> _INSTRUCTIONS FOR THE TASK_: Copy the lines below exactly, starting at the one with "[00:03:12.89 to 00:03:13.79]" and ending at the one with "with fillers: 1個だけっていうのも選択して購入できますので、えー、それでもいいかなと思います。", and leave out any picture.

> _INFORMATION SUPPLIED_:
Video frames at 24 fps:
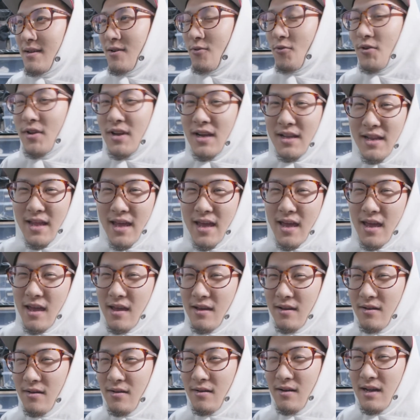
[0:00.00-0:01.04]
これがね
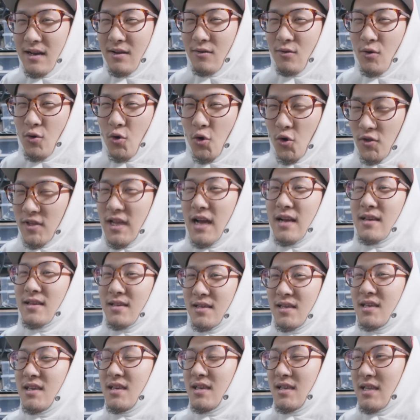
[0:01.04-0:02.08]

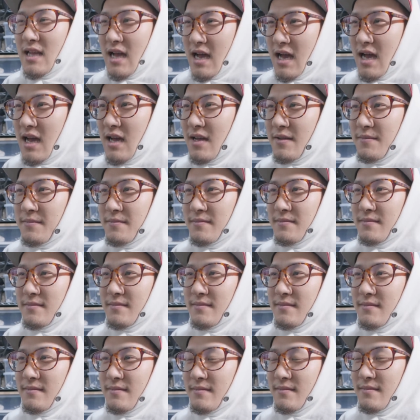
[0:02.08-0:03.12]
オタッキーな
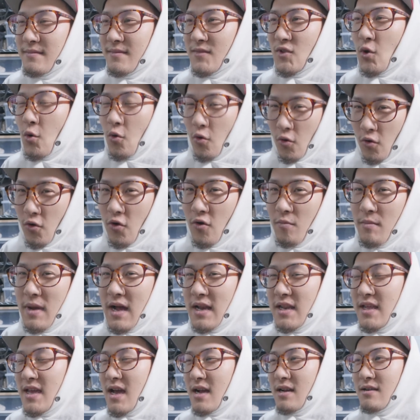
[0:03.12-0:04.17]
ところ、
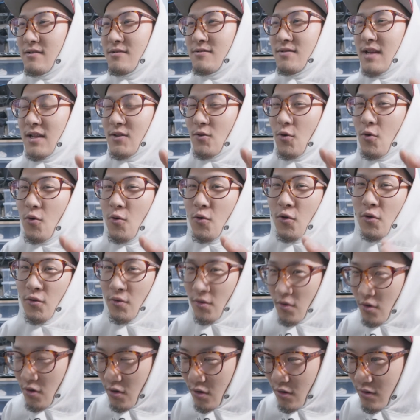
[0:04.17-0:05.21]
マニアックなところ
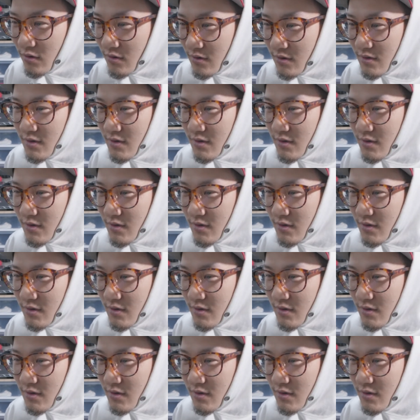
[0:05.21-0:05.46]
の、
---
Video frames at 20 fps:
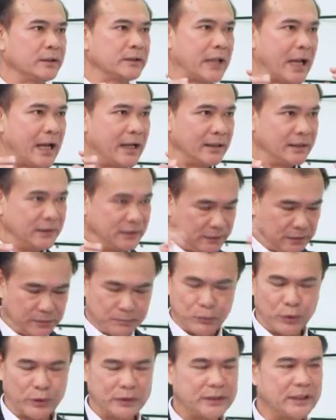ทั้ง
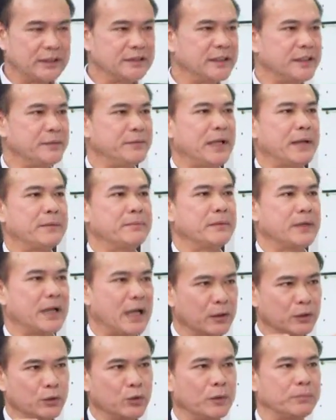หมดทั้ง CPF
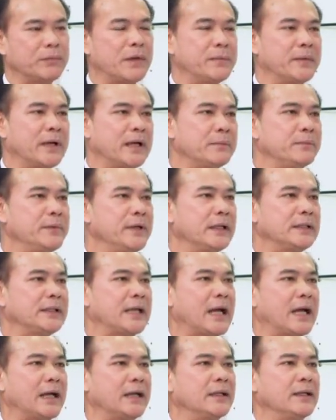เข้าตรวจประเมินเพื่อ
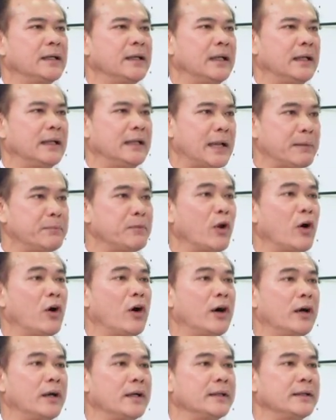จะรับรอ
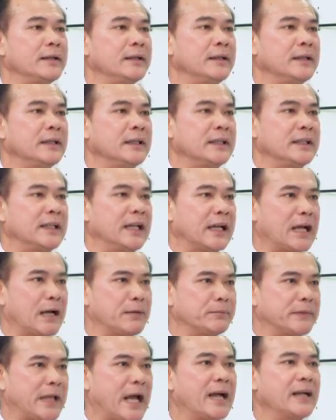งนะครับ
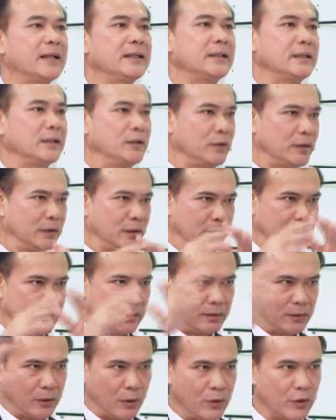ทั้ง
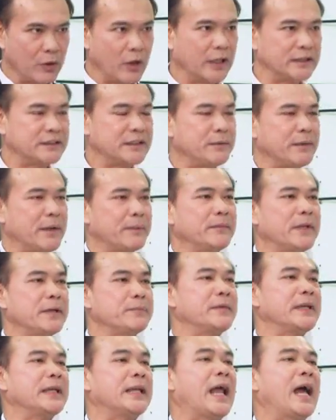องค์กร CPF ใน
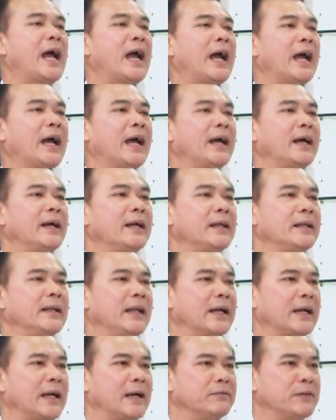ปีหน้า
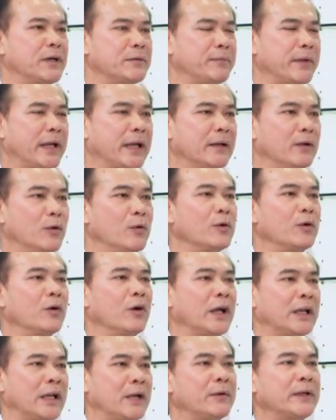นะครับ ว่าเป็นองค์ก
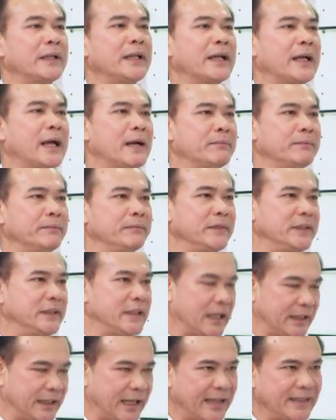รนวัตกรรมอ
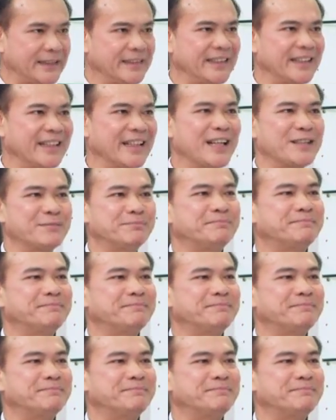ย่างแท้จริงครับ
...
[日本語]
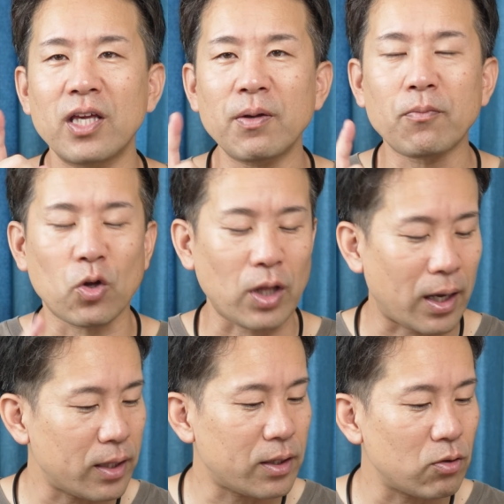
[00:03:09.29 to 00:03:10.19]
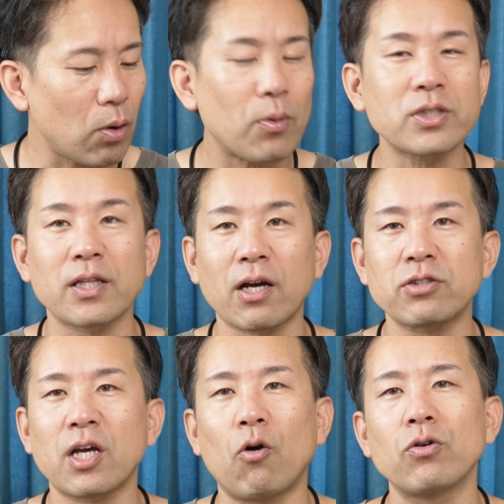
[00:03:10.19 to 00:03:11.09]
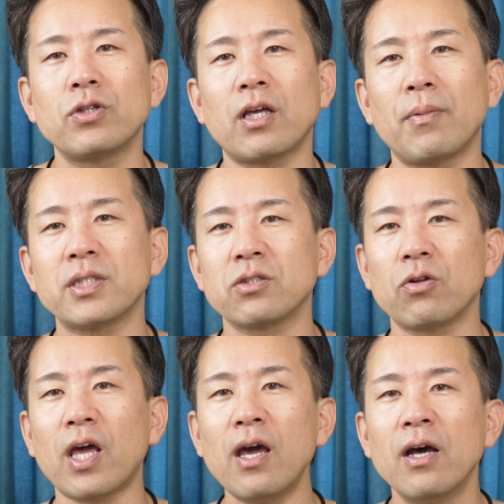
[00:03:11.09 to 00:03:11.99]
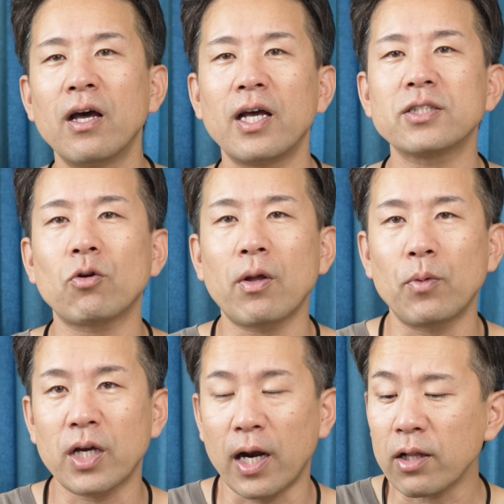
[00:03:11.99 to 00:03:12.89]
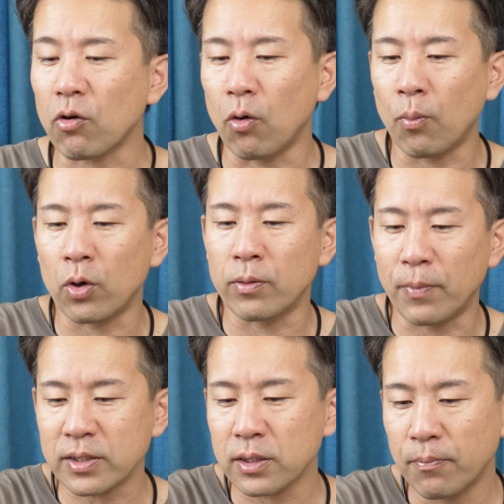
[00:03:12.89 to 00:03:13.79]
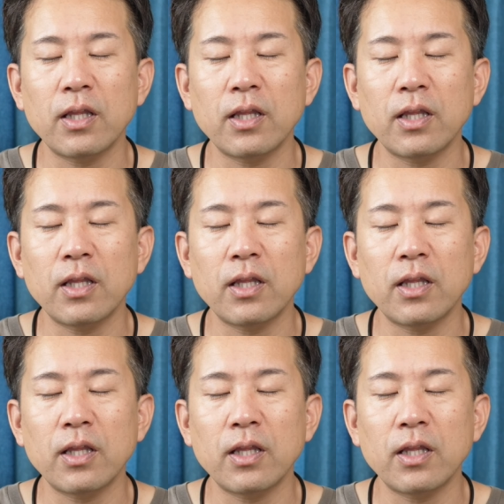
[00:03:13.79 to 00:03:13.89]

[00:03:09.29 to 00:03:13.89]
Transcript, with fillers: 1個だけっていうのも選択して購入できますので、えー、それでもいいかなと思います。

> _TASK RESPONSE_:
[00:03:12.89 to 00:03:13.79]
[00:03:13.79 to 00:03:13.89]

[00:03:09.29 to 00:03:13.89]
Transcript, with fillers: 1個だけっていうのも選択して購入できますので、えー、それでもいいかなと思います。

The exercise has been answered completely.